States have the liberty of making their own rules on what gets taxed, and many categorize menstrual products as a luxury item, meaning it’s not exempt in the way other necessities like food and prescriptions might be.
Several countries have already stopped taxing menstrual products because of its unjust economic burden on women. Kenya was the first to put an end to the practice in 2004, with Canada, Malaysia, India and Australia later following suit. In 2016, even President Barack Obama called on states to stop taxing menstrual products.
As a result of the tampon tax, people with periods spend an estimated $150 million a year on these imperative items, and the campaign wants the country to recognize that this is not only unfair but also outmoded.
“Challenging the tampon tax in the U.S. is about much more than lifting a simple financial burden. It is a way to call out laws that are archaic, unfair, and discriminatory,” the co-founder of Period Equity Jennifer Weiss-Wolf told Teen Vogue. “It helps us move toward a better model of economic parity and gender equity. And we believe it is a gateway for getting people to talk and think about the wider implications of menstruation — social, economic, and otherwise. It’s an issue that has already garnered support from both sides of the aisle and from people across the United States. And a chance to win real change for menstrual equity.”
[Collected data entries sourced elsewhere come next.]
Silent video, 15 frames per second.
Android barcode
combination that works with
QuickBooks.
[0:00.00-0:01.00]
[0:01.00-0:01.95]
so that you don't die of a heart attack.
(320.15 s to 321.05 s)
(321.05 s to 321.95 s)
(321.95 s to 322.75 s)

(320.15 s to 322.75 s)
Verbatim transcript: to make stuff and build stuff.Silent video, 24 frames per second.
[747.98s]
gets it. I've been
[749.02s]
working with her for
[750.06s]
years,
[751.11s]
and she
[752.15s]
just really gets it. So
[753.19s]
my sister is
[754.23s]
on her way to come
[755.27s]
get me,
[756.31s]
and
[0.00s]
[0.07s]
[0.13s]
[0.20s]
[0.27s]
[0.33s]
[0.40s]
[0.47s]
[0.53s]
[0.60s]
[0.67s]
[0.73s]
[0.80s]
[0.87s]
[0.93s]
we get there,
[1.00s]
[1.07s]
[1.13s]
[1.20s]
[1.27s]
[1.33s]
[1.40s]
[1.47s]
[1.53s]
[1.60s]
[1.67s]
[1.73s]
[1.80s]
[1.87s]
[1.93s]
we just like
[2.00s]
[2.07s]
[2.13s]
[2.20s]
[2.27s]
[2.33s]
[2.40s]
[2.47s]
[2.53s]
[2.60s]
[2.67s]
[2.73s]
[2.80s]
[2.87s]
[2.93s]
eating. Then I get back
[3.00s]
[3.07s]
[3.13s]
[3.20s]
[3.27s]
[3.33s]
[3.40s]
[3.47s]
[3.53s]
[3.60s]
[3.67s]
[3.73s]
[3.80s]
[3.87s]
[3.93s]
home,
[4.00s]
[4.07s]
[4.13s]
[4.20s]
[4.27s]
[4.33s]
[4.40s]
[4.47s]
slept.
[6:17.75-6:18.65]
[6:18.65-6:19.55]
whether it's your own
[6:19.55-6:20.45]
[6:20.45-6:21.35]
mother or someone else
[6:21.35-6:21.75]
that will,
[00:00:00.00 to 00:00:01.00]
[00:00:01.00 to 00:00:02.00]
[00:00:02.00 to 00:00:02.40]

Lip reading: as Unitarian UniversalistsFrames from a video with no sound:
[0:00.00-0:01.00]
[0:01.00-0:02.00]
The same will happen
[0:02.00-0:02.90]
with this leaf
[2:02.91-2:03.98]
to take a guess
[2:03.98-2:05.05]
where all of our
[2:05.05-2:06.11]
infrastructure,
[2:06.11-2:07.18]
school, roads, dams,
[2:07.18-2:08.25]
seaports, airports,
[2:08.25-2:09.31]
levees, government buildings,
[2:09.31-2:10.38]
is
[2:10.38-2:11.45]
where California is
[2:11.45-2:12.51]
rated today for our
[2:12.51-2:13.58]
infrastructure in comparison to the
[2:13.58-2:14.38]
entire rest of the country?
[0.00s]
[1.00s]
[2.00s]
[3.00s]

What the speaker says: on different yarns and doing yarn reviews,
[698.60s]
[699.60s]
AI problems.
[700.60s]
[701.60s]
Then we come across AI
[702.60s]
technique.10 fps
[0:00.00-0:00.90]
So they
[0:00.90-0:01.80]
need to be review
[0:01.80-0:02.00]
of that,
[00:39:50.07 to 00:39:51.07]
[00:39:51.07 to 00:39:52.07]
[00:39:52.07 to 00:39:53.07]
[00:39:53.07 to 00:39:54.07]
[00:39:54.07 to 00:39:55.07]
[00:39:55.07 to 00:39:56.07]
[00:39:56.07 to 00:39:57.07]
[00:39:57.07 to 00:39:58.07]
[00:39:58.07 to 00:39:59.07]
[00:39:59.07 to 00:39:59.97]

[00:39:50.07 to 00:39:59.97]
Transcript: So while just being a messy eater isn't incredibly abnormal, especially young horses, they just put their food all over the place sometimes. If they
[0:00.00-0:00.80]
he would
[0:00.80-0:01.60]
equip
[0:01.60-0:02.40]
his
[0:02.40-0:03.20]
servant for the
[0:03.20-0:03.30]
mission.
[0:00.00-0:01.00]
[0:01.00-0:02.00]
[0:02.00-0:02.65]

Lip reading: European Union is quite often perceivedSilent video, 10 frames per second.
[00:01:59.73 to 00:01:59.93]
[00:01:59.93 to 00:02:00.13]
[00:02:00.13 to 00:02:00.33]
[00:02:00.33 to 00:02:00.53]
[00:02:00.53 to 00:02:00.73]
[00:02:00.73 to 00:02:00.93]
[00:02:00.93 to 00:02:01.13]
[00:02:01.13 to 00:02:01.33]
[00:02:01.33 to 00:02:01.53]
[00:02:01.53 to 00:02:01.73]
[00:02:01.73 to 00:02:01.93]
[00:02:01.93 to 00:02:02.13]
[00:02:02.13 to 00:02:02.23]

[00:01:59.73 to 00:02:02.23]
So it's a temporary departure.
Through Tax Free. Period., organizers will create an educational campaign, a hackathon and a legal action that aims to change the way the public and legislators think about the tampon tax. To help their mission, they’ve also brought on celebrity supporters like Serena Williams and Karlie Kloss.
“A tax on periods is wrong. Telling half of the population that their needs aren’t important is wrong,” Williams told the news outlet. “I’m proud to support LOLA and Period Equity, who have teamed up to launch Tax Free. Period. to help right these wrongs and finally end these unfair policies once and for all in the U.S.”